■ Work to be completed ■
Repeat verbatim each line from the line with "[00:00:02.00 to 00:00:03.00]" to the end of the entries. Pictures do not belong in the copy.

[Data Boundary: Start]

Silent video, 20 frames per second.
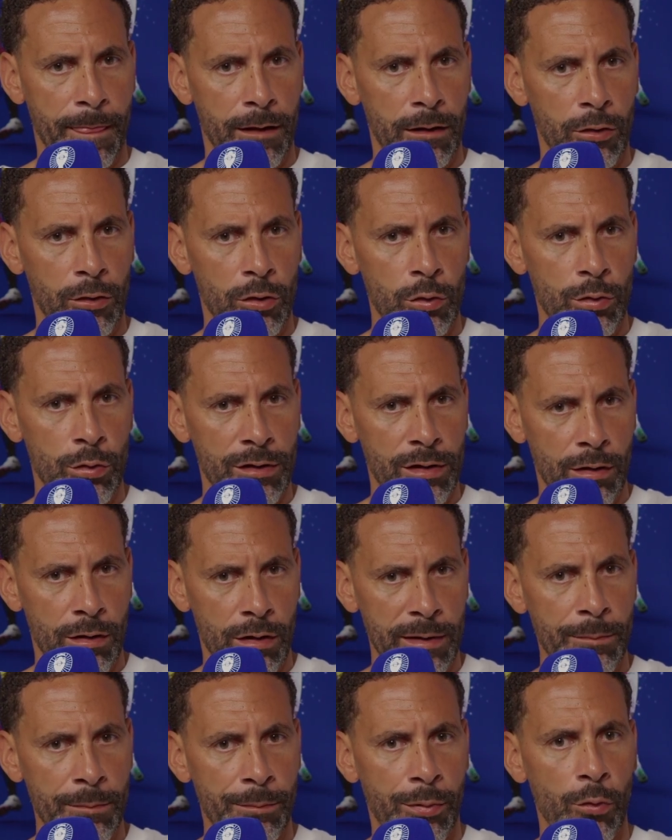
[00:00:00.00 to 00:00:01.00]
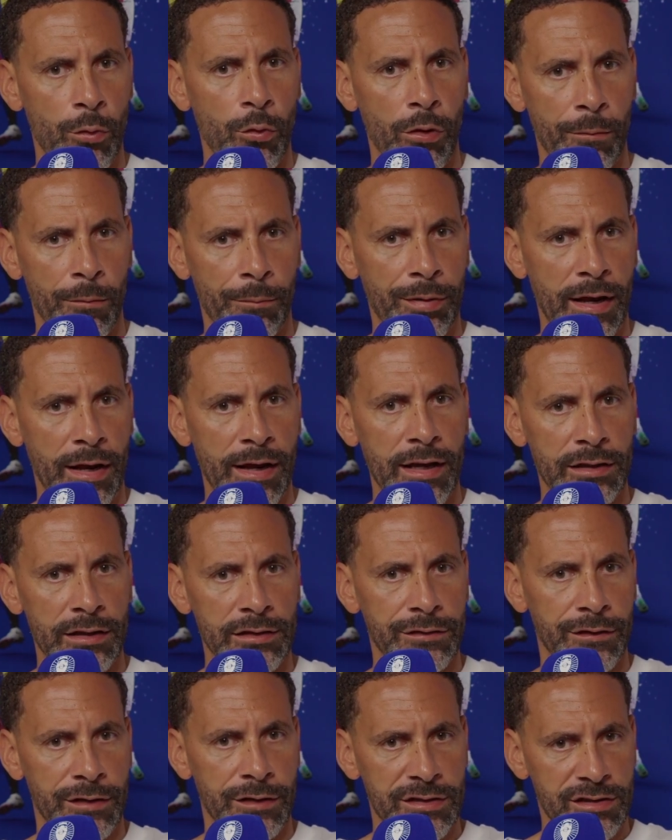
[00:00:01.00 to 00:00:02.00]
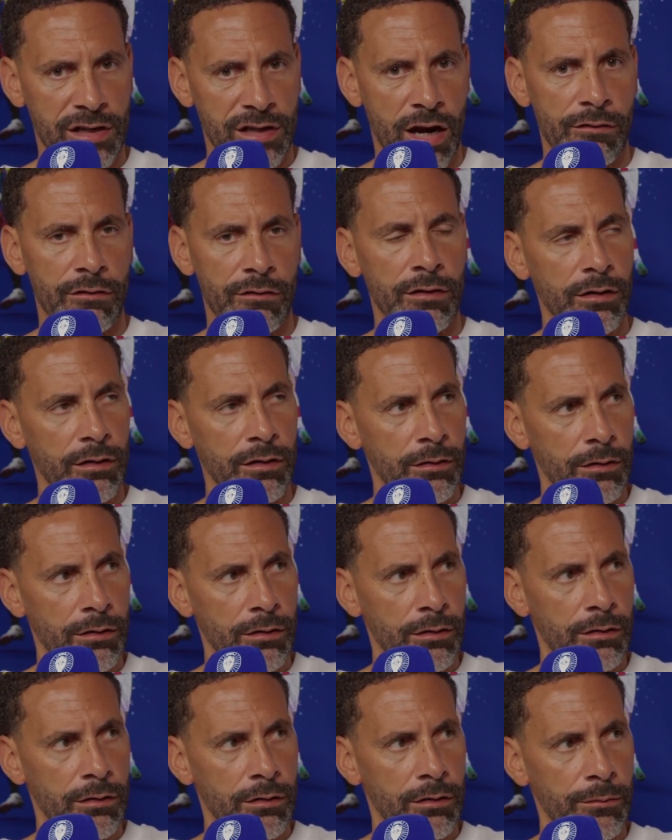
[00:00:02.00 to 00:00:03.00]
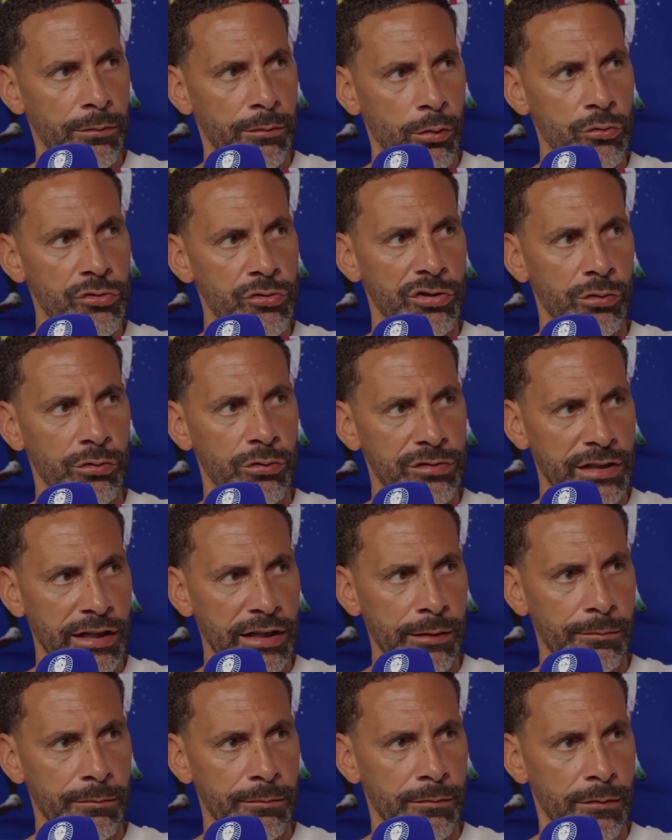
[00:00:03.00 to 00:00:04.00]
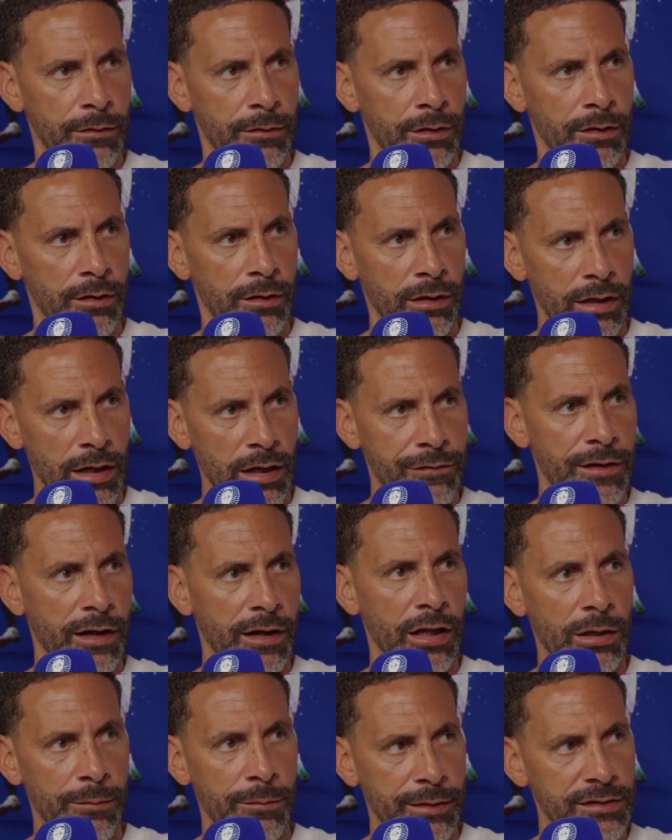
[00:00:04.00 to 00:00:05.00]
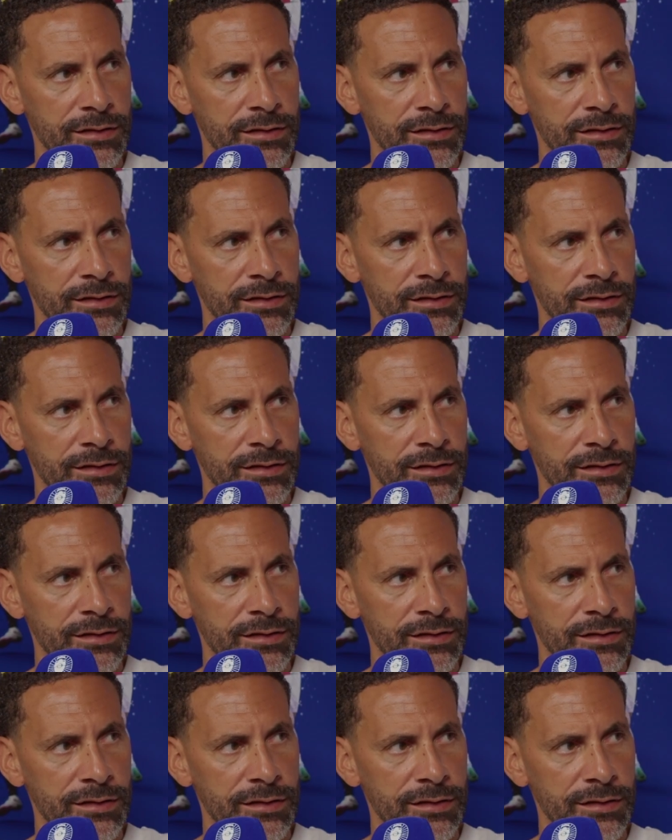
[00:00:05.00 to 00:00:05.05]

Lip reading: who are the important players for this current Portugal team if they're going to be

[Data Boundary: End]

■ Solution to this problem ■
[00:00:02.00 to 00:00:03.00]
[00:00:03.00 to 00:00:04.00]
[00:00:04.00 to 00:00:05.00]
[00:00:05.00 to 00:00:05.05]

Lip reading: who are the important players for this current Portugal team if they're going to be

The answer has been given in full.